Seven dressers later I pulled open a drawer stuffed with fashionable winter ties from a few seasons back. Bright blue diamond-shapes studded alternating blocks of the shiny red silk tie. I shoved the drawer shut, then saw some sneakers had shod me, patterned just like the tie. I wrenched them from my feet and hurled them down the hall, trying to get the attention of a family walking through. One only made it halfway, the other nearly reached them before hitting a doorjam, then it bounced almost all the way back. The man said something about being stronger in his younger days.

I staggered further into the suite, past another five dressers, and turned the corner into a bustling bowling alley. No one was playing, though, just walking briskly in front of the lanes, turning out the entrance or headed for whatever lay at the far wall. It felt like part of train terminal. I noticed a guy I'd seen before, carrying a backpack and skateboard. He checked his mail in a small box on the wall, then dropped his board onto a lane. He skated towards where the pins should have been, crouched as he went up the small ramp at the end, then dropped away out of sight to the daylit street below.

Theo headed for the same set of mail boxes. I feared she'd disappear just as fast, even though she didn't have a skateboard. I ran up and hugged her.

"I haven't seen you in years," I said, "and I can't find my dresser."

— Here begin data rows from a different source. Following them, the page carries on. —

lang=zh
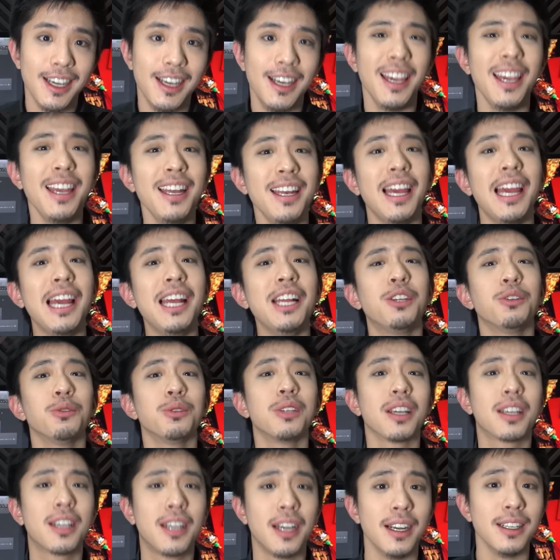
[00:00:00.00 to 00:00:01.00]
一年一度
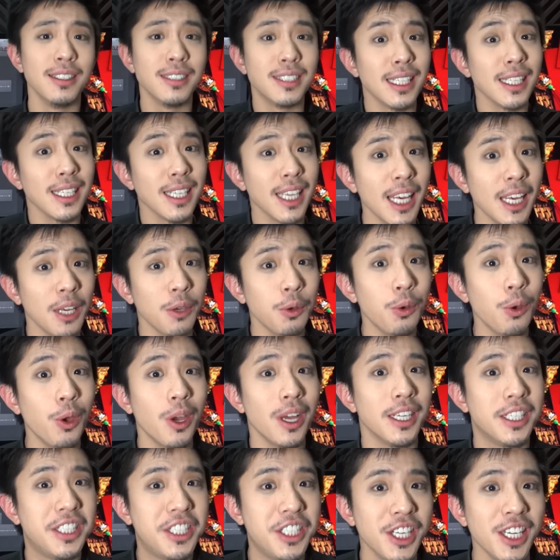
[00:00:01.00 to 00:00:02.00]
的肯丁音乐
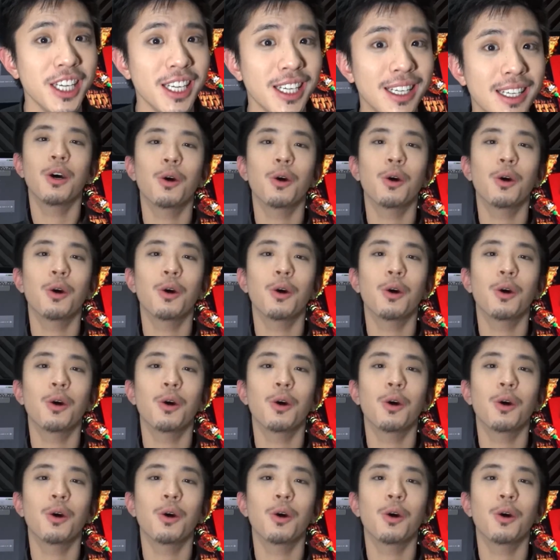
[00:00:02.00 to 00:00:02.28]
季，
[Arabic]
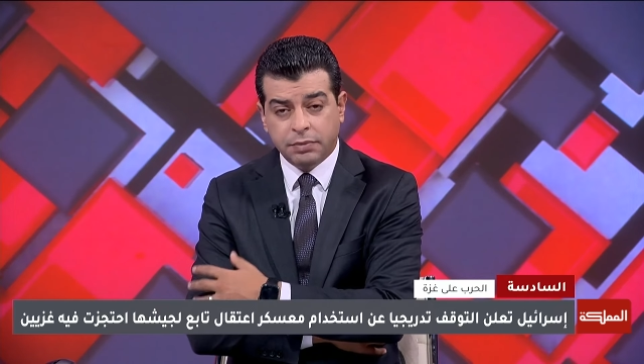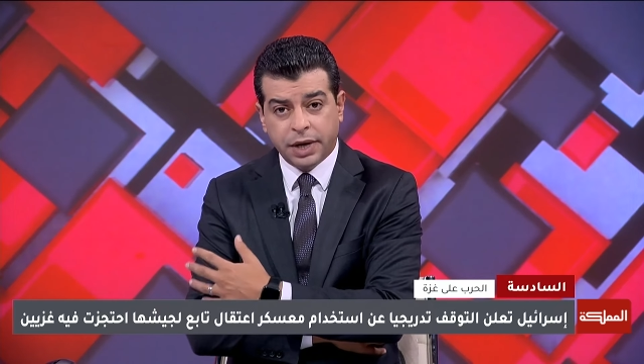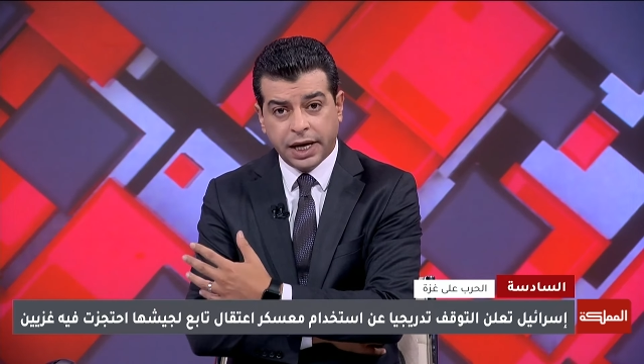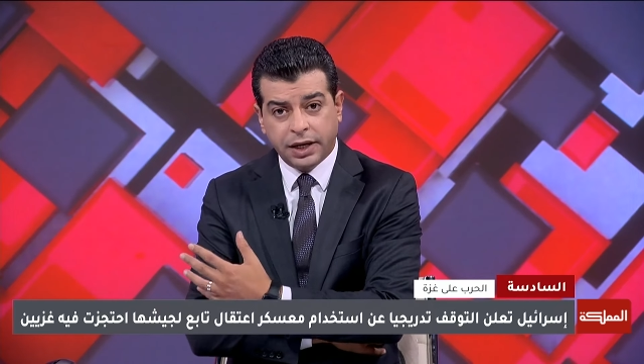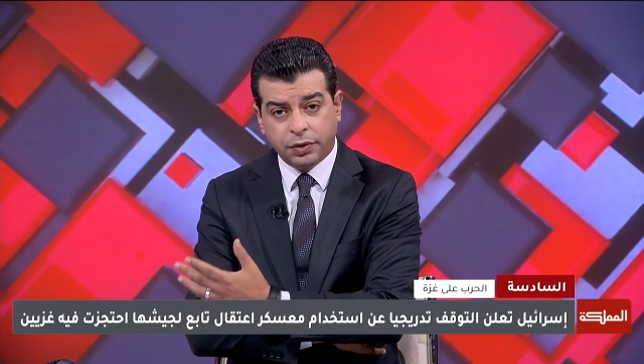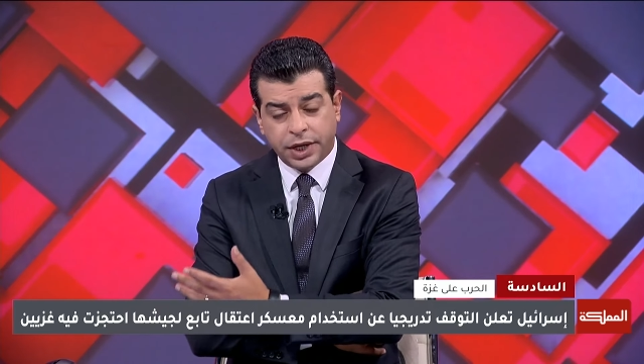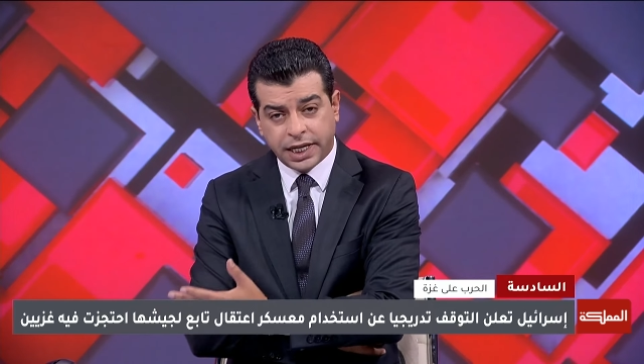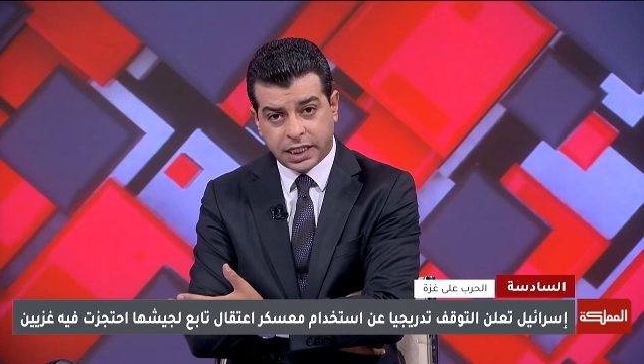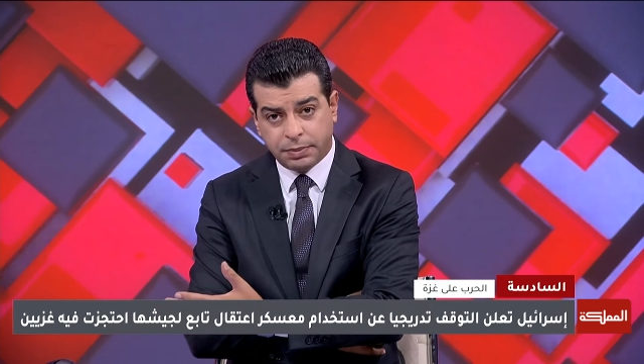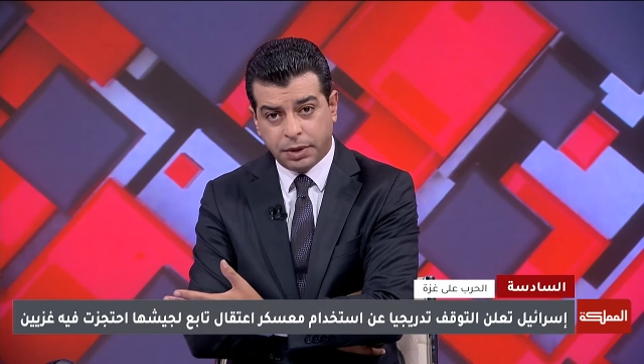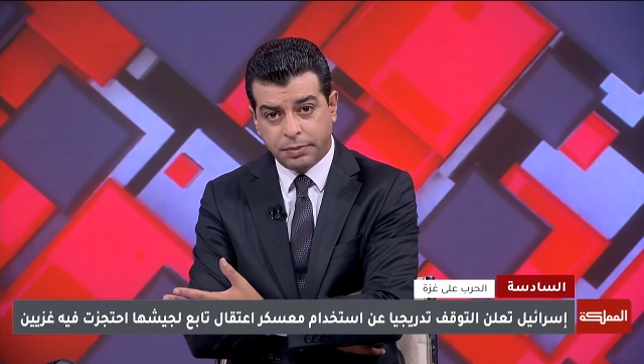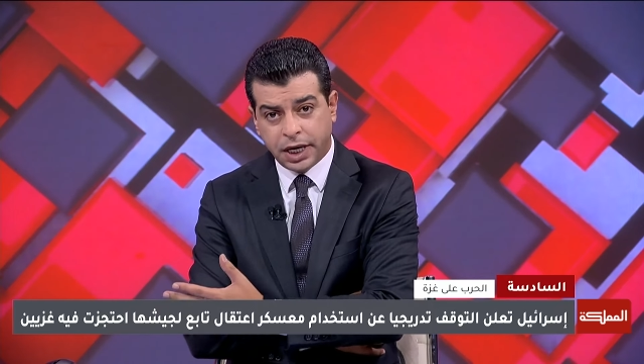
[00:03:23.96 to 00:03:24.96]
بأن هناك
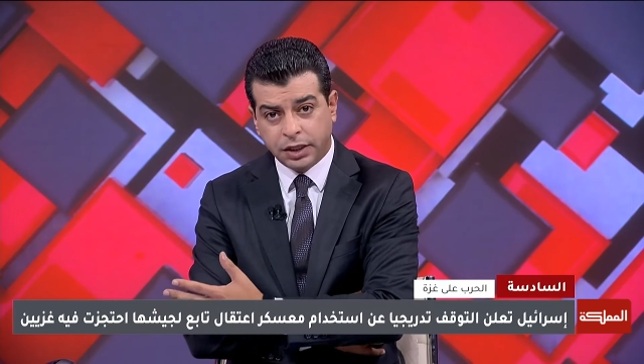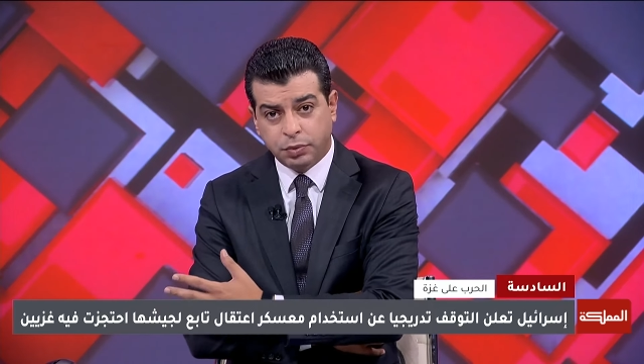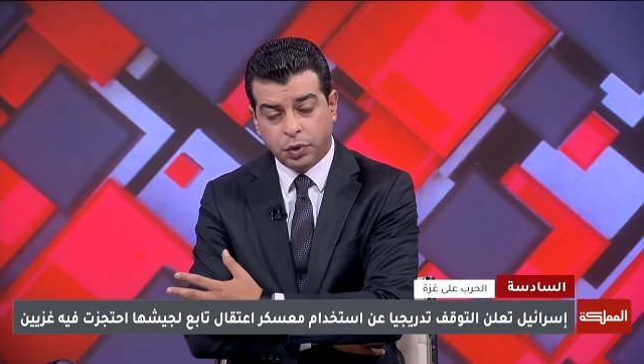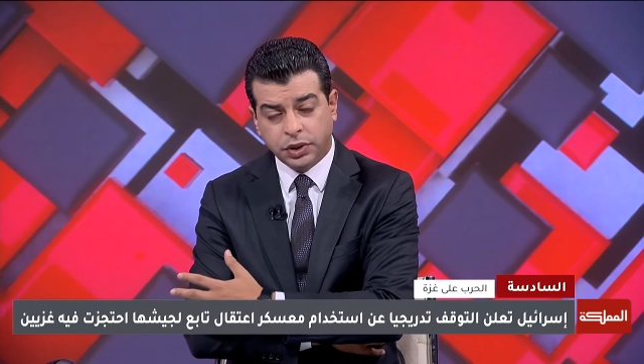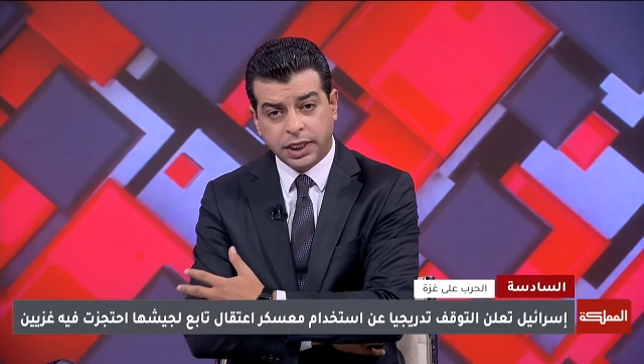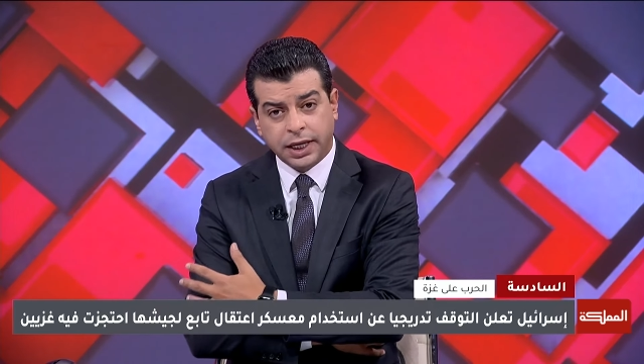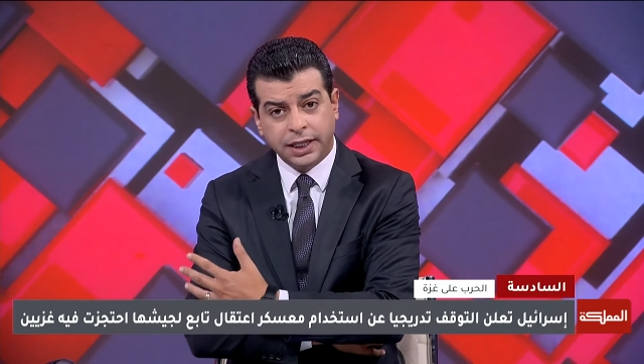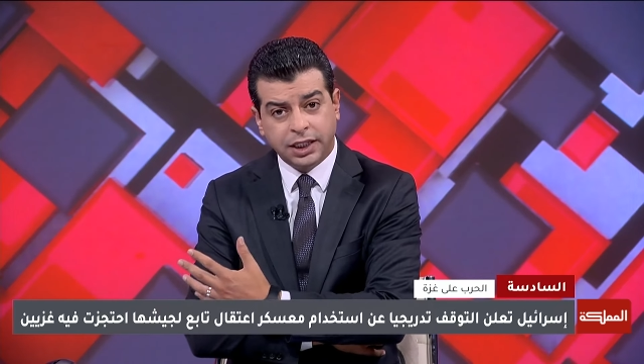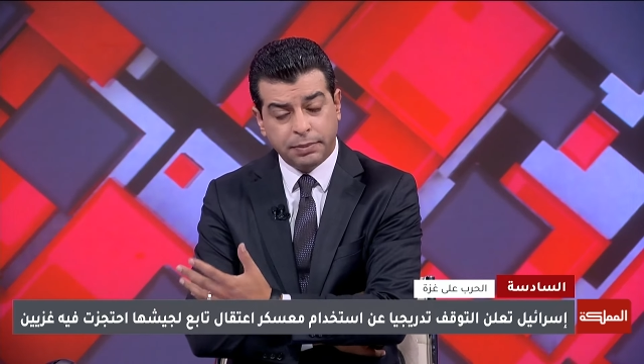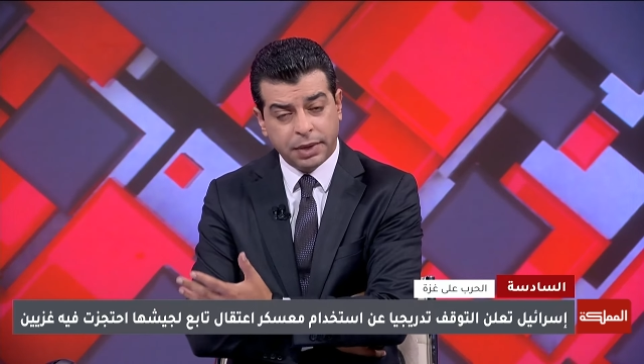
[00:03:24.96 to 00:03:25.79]
700 معتقل تم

She looked pleasantly surprised, but gave me a stern look anyway. "I know," she said, "You don't call, you don't write...."

"But I didn't know how to find you," I protested.

"643-272-1805? tl4502@yahoo.com?" I desperately tried to remember the strings of numbers, but they were already turning to jelly.

She'd gained a little weight... all in bone structure; her shoulders were six inches wider. She mentioned something about her younger brother, Tim (Ann's older brother), who even now stumbled intently closer.